When our first daughter was a baby (14 years ago—WUH?), I was ready to rock motherhood. I was going to be an AWESOME mom. I imagined I would stand high on the mountain of motherhood, plunge my victory flag into the soil, and spend my days in blissful joy.
Just as soon as my little angel slept through the night.
Everything else about motherhood was blissful at that point, but holy cowpies, that sleep deprivation about killed me. Our precious baby just didn’t like sleep at night. Since that was our only issue, I thought that motherhood would be a piece of cake once she started sleeping longer hours.
She did sleep, eventually—but then she started crawling. And walking. And putting up God-knows-what from the floor into her mouth at record speed. Our nights were easier, but our days grew more and more challenging. Delightful, but challenging. At that point, I just knew that motherhood would get easier once we were past the toddler stage, once I didn’t have to watch her every second, once she could communicate clearly.
We got there, eventually, and I was ready to claim my victory. But then came potty-training hell. No worries, I thought. Once she’s potty trained, I’ll be golden.
Then I got pregnant with our second child. Then our third. There were always new challenges, but I still kept looking for those “onces.”
Once I’m not pregnant and dealing with a preschooler.
Once I’m done breastfeeding.
Once I don’t have a kid in diapers.
Once I don’t have two kids in carseats.
Once we’re past the Tyrannical Threes.
Once they can communicate their feelings.
Once they can clean up after themselves.
Once they get over their fear of the dark.
Once they can get themselves dressed.
Once they can make their own meals.
Once we reach _______milestone, THEN motherhood will be easier.
I know it was foolish, but what can I say—I’m an idealist. I’d set out on a years-long search for my ideal version of motherhood, looking for some Golden Age when all of the challenges of raising children would suddenly melt away and life would be smooth sailing.
But I’ve learned an important lesson after being a mom for fourteen years—probably the most important lesson for moms to learn: It doesn’t get easier—it just gets hard in different ways. There is no holy grail of motherhood.
Motherhood has been compared to climbing a mountain, but I think it’s more like crossing a mountain range.
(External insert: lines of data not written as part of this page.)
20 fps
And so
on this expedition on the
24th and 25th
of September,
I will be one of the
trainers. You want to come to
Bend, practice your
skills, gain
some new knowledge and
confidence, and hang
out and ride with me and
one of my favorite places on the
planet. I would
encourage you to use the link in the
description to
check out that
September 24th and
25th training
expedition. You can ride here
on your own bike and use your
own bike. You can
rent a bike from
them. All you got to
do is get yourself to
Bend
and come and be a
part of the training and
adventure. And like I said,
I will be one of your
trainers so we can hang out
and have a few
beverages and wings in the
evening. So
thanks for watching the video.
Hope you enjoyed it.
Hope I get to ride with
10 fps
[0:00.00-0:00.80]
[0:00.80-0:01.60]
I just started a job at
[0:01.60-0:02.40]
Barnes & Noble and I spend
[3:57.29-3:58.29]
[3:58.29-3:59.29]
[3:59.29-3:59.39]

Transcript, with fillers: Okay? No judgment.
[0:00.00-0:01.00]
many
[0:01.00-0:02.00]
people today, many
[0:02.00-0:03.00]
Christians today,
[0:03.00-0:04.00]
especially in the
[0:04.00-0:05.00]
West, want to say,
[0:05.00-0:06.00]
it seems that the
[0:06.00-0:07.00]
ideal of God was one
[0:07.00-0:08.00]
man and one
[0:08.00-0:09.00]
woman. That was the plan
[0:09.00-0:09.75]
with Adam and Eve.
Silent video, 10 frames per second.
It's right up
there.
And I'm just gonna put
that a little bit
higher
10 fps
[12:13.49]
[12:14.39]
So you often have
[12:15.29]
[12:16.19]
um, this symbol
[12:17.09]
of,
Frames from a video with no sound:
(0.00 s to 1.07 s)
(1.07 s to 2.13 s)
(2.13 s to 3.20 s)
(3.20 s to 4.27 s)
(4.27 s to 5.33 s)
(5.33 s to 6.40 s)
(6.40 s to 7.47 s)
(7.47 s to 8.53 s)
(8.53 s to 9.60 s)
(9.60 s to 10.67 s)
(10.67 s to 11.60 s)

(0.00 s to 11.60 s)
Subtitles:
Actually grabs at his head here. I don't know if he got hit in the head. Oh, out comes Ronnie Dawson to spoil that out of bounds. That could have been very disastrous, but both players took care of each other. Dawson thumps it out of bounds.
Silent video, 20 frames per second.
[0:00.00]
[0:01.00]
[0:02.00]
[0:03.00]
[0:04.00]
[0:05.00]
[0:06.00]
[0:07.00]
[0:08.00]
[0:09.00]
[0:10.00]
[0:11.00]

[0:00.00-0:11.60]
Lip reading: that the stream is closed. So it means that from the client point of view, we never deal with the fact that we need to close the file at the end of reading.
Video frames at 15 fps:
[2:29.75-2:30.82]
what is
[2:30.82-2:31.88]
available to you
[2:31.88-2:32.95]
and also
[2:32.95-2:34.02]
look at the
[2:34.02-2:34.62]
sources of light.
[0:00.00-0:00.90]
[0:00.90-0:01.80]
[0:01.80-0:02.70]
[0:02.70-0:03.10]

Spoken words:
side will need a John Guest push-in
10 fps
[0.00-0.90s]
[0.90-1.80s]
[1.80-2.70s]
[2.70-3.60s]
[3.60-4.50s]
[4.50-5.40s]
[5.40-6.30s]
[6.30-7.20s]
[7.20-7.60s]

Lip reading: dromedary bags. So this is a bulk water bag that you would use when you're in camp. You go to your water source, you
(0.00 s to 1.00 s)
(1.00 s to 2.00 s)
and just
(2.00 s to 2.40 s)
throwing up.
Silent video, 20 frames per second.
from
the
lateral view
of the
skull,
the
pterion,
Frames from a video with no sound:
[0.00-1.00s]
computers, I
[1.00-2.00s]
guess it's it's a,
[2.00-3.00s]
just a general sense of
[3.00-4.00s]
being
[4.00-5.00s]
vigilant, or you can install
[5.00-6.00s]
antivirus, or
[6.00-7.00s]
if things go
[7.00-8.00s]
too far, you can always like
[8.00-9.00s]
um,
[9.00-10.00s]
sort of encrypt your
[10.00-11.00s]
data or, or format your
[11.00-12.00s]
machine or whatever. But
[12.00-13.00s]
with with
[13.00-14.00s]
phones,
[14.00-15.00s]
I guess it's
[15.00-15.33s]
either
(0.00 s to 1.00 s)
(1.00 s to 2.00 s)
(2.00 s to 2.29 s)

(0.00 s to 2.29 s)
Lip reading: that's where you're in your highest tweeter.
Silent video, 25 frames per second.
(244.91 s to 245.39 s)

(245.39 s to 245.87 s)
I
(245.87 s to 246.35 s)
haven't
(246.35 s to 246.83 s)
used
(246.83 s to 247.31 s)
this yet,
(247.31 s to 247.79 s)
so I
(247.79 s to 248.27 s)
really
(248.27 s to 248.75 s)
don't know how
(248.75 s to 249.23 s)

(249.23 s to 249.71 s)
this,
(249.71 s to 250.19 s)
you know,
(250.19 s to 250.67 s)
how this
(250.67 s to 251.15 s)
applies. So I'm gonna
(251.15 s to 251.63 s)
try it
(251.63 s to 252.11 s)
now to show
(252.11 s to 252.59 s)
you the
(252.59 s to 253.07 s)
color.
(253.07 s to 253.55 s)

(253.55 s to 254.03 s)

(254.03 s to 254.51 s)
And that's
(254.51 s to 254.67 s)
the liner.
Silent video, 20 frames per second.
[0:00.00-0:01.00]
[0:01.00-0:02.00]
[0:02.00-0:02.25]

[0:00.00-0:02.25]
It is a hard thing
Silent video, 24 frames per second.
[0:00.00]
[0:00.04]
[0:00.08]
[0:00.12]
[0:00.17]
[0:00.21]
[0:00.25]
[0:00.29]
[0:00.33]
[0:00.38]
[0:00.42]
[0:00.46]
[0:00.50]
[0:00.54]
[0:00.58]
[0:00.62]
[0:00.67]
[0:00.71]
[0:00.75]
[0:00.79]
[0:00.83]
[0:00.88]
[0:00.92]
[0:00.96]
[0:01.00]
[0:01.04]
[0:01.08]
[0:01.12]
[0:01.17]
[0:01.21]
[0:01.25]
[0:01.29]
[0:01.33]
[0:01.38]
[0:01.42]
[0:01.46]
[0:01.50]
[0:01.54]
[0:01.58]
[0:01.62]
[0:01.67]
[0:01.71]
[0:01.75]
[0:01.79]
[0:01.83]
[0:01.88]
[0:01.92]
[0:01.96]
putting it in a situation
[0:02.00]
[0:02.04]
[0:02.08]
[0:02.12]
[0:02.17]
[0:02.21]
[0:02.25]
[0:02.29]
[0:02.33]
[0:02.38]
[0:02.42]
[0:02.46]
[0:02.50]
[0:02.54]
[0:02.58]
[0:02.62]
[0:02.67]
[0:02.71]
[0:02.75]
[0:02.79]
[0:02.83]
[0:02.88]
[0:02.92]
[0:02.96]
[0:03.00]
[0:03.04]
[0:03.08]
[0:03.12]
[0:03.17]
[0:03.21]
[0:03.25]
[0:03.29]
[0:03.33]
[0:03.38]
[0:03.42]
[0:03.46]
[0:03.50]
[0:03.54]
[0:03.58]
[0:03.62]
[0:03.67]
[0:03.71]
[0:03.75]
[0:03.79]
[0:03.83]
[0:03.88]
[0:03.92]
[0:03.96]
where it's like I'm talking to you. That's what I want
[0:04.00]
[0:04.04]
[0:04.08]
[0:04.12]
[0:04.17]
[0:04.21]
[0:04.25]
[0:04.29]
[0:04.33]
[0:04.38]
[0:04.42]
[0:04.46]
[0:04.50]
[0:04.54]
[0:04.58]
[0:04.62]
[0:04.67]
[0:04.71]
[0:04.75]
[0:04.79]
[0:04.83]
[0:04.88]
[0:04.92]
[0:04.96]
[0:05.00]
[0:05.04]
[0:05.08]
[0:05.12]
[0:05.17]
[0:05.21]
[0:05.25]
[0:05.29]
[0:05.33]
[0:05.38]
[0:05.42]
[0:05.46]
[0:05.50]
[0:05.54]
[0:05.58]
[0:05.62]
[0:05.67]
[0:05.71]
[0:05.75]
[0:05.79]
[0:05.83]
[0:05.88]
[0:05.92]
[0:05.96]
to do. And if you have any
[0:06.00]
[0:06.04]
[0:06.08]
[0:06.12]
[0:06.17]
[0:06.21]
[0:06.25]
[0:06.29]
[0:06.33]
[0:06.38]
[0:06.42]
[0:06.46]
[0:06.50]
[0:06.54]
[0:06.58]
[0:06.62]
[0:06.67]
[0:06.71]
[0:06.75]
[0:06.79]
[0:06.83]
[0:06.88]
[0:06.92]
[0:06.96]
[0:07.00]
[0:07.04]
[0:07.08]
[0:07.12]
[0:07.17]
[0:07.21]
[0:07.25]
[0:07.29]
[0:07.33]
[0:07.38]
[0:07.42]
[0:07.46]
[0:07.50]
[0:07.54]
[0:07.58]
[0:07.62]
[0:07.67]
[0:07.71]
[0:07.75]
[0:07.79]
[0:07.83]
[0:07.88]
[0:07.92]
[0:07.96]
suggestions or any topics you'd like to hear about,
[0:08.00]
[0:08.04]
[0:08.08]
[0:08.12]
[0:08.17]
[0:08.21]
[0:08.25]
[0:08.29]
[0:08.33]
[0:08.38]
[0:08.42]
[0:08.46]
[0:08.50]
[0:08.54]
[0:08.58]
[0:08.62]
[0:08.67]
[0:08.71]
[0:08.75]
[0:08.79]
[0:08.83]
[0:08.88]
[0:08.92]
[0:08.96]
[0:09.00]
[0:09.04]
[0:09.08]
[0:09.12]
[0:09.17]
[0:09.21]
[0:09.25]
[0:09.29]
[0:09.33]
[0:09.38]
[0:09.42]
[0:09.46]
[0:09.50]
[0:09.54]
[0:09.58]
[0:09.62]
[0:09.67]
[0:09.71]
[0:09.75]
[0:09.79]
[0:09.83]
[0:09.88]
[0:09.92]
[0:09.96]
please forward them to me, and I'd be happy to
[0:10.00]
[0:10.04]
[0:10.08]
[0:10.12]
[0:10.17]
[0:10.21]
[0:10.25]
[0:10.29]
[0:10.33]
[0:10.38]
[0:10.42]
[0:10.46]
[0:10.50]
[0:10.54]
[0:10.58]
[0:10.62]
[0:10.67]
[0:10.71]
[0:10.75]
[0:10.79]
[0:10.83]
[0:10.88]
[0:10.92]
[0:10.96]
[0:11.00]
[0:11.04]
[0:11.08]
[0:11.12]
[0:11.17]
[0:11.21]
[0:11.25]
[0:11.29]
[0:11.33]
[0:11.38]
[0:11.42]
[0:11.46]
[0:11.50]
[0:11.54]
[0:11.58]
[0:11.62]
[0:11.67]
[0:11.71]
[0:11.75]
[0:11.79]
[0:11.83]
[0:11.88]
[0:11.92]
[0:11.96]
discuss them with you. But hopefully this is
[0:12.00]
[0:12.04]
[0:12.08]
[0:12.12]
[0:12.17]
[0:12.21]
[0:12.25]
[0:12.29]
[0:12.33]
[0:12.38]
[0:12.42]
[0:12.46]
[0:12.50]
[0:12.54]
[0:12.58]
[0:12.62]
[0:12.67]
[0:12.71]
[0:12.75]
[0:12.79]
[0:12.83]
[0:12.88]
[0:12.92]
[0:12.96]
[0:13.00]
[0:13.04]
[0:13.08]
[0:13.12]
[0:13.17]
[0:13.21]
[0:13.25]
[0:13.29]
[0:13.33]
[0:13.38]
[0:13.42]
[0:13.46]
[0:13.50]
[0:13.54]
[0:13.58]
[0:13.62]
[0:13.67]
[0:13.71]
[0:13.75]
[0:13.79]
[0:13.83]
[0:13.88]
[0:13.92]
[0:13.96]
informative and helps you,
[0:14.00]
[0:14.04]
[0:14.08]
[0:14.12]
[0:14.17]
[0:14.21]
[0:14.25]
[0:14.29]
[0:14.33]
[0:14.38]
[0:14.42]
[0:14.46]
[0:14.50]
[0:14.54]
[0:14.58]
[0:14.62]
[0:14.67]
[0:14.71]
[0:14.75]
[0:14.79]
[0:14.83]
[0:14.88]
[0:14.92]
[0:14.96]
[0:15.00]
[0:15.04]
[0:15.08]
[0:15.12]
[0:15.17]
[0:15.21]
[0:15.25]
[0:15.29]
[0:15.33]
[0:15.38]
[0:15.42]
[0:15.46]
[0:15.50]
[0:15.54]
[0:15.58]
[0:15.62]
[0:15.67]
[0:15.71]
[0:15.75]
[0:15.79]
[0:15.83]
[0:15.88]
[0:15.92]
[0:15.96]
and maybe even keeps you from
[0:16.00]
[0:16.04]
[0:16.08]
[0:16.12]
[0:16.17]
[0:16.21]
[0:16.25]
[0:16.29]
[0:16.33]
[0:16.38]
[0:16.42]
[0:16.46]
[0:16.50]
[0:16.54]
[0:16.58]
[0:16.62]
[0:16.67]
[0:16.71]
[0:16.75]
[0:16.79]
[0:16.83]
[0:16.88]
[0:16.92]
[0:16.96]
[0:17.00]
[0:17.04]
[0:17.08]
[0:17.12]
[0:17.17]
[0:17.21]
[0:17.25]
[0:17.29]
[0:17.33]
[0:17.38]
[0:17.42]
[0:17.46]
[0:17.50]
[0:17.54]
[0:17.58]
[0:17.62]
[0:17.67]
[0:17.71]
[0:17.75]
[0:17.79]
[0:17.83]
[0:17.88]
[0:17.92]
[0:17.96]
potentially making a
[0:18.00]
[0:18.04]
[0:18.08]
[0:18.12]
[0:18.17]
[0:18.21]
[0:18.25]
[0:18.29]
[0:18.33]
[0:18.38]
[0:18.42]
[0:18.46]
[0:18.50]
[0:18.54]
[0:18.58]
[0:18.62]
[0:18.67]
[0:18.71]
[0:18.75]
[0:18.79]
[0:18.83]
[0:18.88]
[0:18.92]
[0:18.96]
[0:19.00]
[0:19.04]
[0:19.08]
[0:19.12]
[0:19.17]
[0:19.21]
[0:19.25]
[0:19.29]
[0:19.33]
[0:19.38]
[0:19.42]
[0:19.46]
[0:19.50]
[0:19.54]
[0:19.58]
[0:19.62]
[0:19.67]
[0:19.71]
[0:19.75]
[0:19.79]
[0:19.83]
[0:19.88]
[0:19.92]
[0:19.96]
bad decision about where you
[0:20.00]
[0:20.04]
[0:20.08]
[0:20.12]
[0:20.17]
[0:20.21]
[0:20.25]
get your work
Ups and downs, peaks and valleys. If you expect to have “arrived” each time you reach a summit, you’ll be disappointed—there is always another hill ahead of you, often taller than the last. It can be disheartening. Exhausting.
But eventually you reach a summit that offers a clear view of where you’ve been and where you’re going. You can see the mountains you’ve conquered, and you see the hills still stretching out before you. Once you realize that motherhood is a journey and not a destination, you figure out how to find joy and triumph in small bits and pieces. The key is to pause at those peaks and see the beauty of the scenery around you before focusing on the next climb. Grab onto those moments of joy and hold them while you can. Those moments ARE the holy grail. They’re fabulous, but fleeting. And if you don’t appreciate them while they’re here, even if they only last a matter of seconds, you miss out on the true treasure of motherhood.
These days, I still have my victory flag, but now I know that it belongs with me, not on some mountain peak. Triumph is not a destination, but something we moms carry with us through motherhood, moment by fleeting moment.
We may start out seeking the holy grail, but eventually, we discover that we’ve had it with us the whole time.